§ ABOUT THIS EXERCISE
Exclude all images and print the entries below exactly.

-------------------------

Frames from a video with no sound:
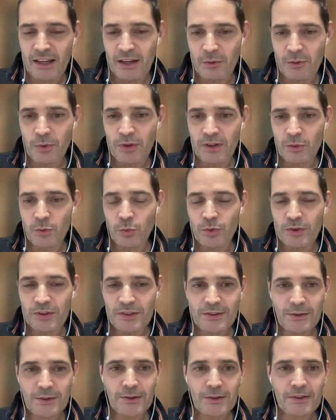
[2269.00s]
we
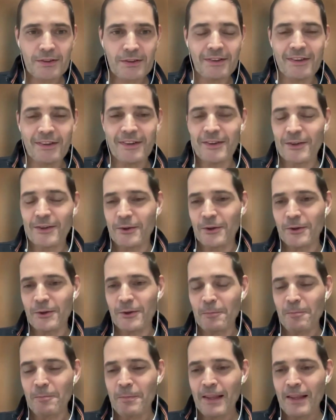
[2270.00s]
saw
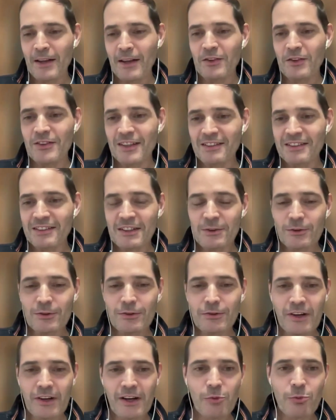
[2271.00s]
technical
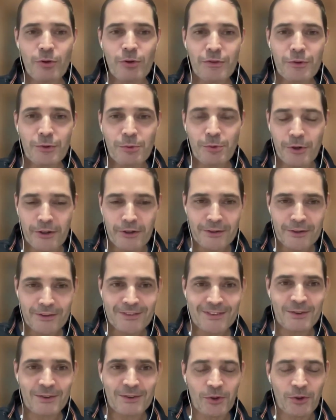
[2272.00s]
file
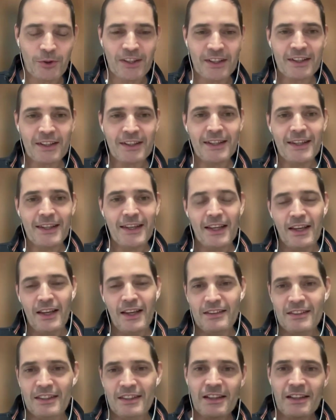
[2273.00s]
reviewers, okay,
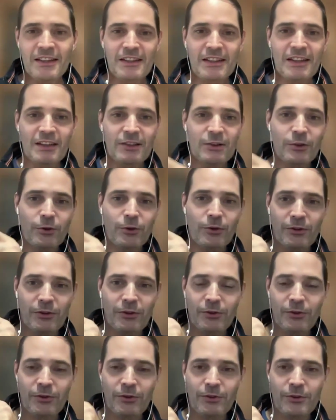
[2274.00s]
taking
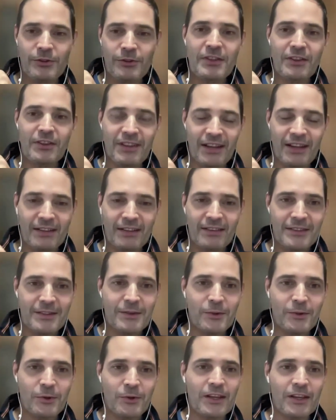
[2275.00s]
the standards,
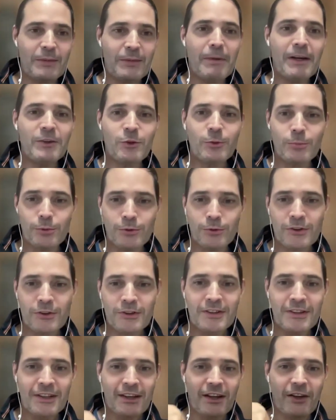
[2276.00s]
okay, by the book
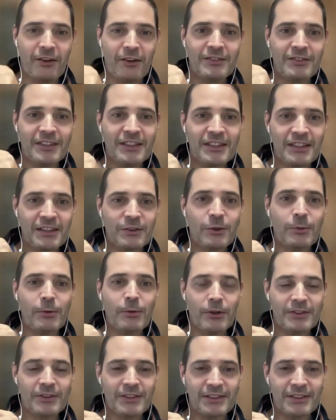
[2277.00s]
and ticking the
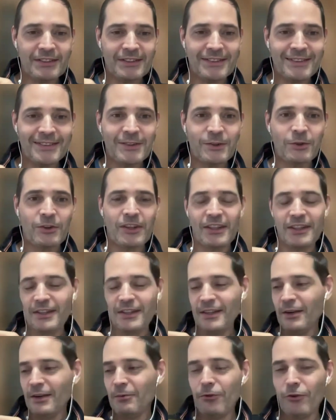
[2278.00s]
boxes, okay,
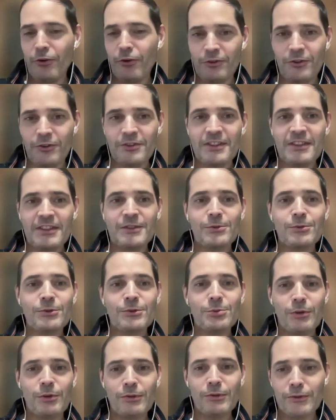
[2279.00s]
for the
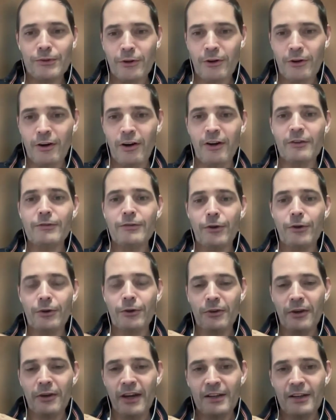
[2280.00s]
6234 and for
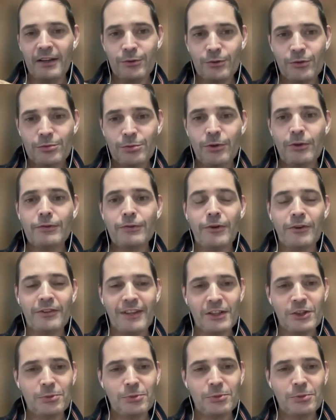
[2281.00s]
the
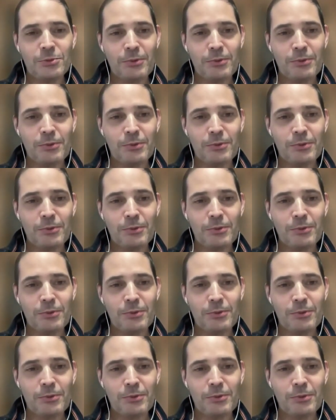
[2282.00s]
8234-1,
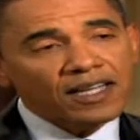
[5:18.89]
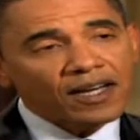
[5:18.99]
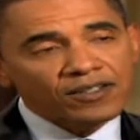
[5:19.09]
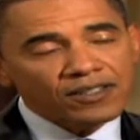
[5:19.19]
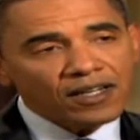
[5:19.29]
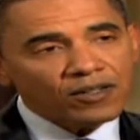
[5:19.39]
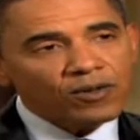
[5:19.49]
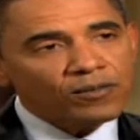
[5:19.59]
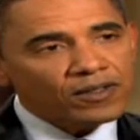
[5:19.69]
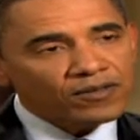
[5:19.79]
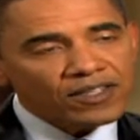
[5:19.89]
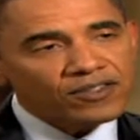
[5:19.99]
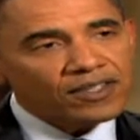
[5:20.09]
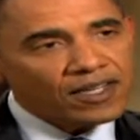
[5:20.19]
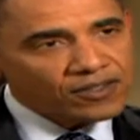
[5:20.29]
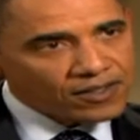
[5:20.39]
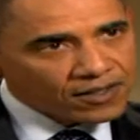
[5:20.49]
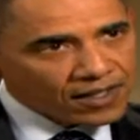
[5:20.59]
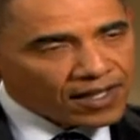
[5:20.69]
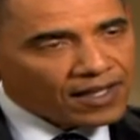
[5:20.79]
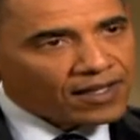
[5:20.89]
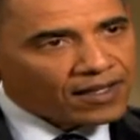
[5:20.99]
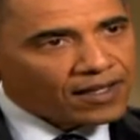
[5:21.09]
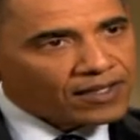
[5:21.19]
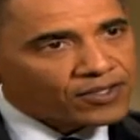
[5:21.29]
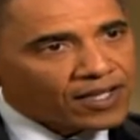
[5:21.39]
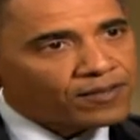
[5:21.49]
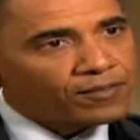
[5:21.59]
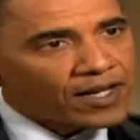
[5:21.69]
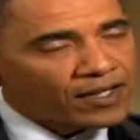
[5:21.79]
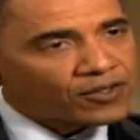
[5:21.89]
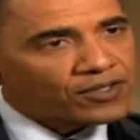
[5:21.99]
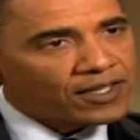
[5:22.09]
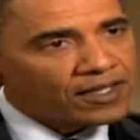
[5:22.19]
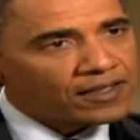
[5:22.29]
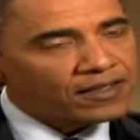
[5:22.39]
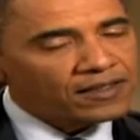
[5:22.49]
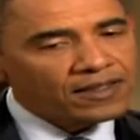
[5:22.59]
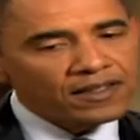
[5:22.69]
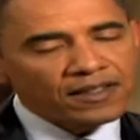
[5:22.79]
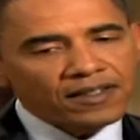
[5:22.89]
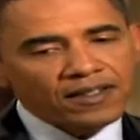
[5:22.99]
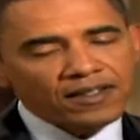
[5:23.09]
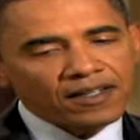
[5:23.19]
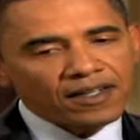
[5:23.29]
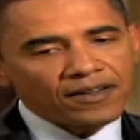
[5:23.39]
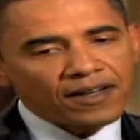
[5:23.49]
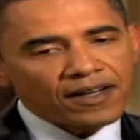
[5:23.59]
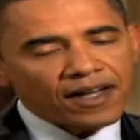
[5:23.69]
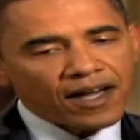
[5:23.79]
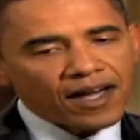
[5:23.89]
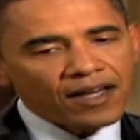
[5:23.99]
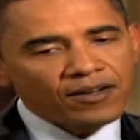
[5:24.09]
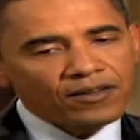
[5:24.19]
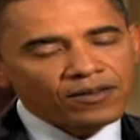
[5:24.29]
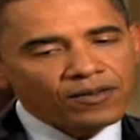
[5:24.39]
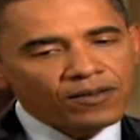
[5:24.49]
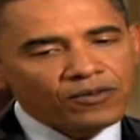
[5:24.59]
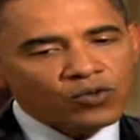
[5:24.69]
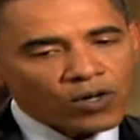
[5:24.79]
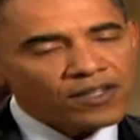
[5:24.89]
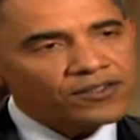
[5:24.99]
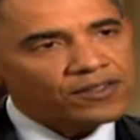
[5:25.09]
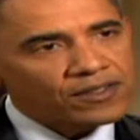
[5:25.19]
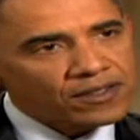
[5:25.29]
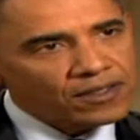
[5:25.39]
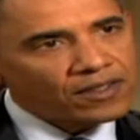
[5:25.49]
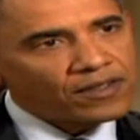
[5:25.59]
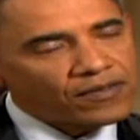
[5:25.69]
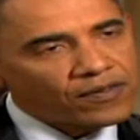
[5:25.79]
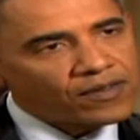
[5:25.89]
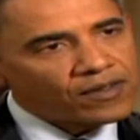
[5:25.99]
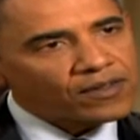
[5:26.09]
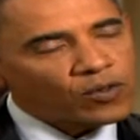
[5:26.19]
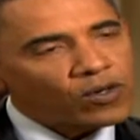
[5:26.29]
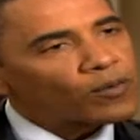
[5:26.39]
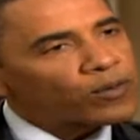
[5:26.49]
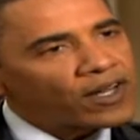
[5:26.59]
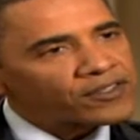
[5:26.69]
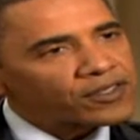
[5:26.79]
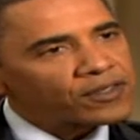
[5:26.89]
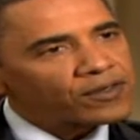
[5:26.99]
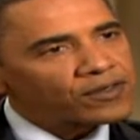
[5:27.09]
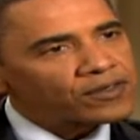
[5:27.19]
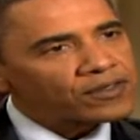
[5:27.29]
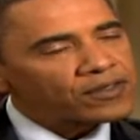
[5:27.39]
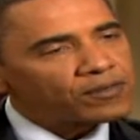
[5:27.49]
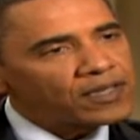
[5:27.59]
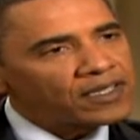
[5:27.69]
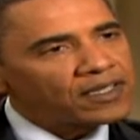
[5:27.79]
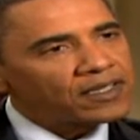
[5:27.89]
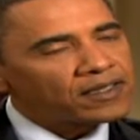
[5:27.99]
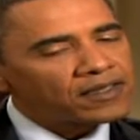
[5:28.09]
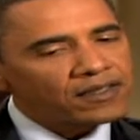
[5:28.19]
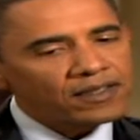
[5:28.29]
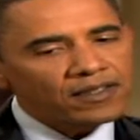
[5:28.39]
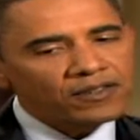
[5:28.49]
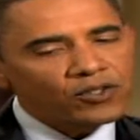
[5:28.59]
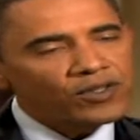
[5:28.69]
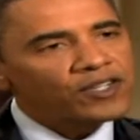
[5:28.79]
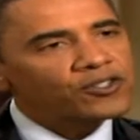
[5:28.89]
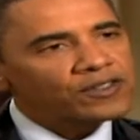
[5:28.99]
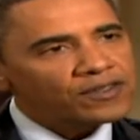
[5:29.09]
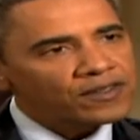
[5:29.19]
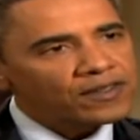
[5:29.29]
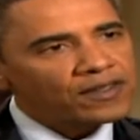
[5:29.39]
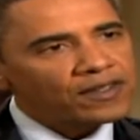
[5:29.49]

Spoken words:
Now, it's not a criminal investigation as yet, my understanding. I trust career prosecutors to be judicious.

-------------------------

§ ANSWER SECTION
Frames from a video with no sound:
[2269.00s]
we
[2270.00s]
saw
[2271.00s]
technical
[2272.00s]
file
[2273.00s]
reviewers, okay,
[2274.00s]
taking
[2275.00s]
the standards,
[2276.00s]
okay, by the book
[2277.00s]
and ticking the
[2278.00s]
boxes, okay,
[2279.00s]
for the
[2280.00s]
6234 and for
[2281.00s]
the
[2282.00s]
8234-1,
[5:18.89]
[5:18.99]
[5:19.09]
[5:19.19]
[5:19.29]
[5:19.39]
[5:19.49]
[5:19.59]
[5:19.69]
[5:19.79]
[5:19.89]
[5:19.99]
[5:20.09]
[5:20.19]
[5:20.29]
[5:20.39]
[5:20.49]
[5:20.59]
[5:20.69]
[5:20.79]
[5:20.89]
[5:20.99]
[5:21.09]
[5:21.19]
[5:21.29]
[5:21.39]
[5:21.49]
[5:21.59]
[5:21.69]
[5:21.79]
[5:21.89]
[5:21.99]
[5:22.09]
[5:22.19]
[5:22.29]
[5:22.39]
[5:22.49]
[5:22.59]
[5:22.69]
[5:22.79]
[5:22.89]
[5:22.99]
[5:23.09]
[5:23.19]
[5:23.29]
[5:23.39]
[5:23.49]
[5:23.59]
[5:23.69]
[5:23.79]
[5:23.89]
[5:23.99]
[5:24.09]
[5:24.19]
[5:24.29]
[5:24.39]
[5:24.49]
[5:24.59]
[5:24.69]
[5:24.79]
[5:24.89]
[5:24.99]
[5:25.09]
[5:25.19]
[5:25.29]
[5:25.39]
[5:25.49]
[5:25.59]
[5:25.69]
[5:25.79]
[5:25.89]
[5:25.99]
[5:26.09]
[5:26.19]
[5:26.29]
[5:26.39]
[5:26.49]
[5:26.59]
[5:26.69]
[5:26.79]
[5:26.89]
[5:26.99]
[5:27.09]
[5:27.19]
[5:27.29]
[5:27.39]
[5:27.49]
[5:27.59]
[5:27.69]
[5:27.79]
[5:27.89]
[5:27.99]
[5:28.09]
[5:28.19]
[5:28.29]
[5:28.39]
[5:28.49]
[5:28.59]
[5:28.69]
[5:28.79]
[5:28.89]
[5:28.99]
[5:29.09]
[5:29.19]
[5:29.29]
[5:29.39]
[5:29.49]

Spoken words:
Now, it's not a criminal investigation as yet, my understanding. I trust career prosecutors to be judicious.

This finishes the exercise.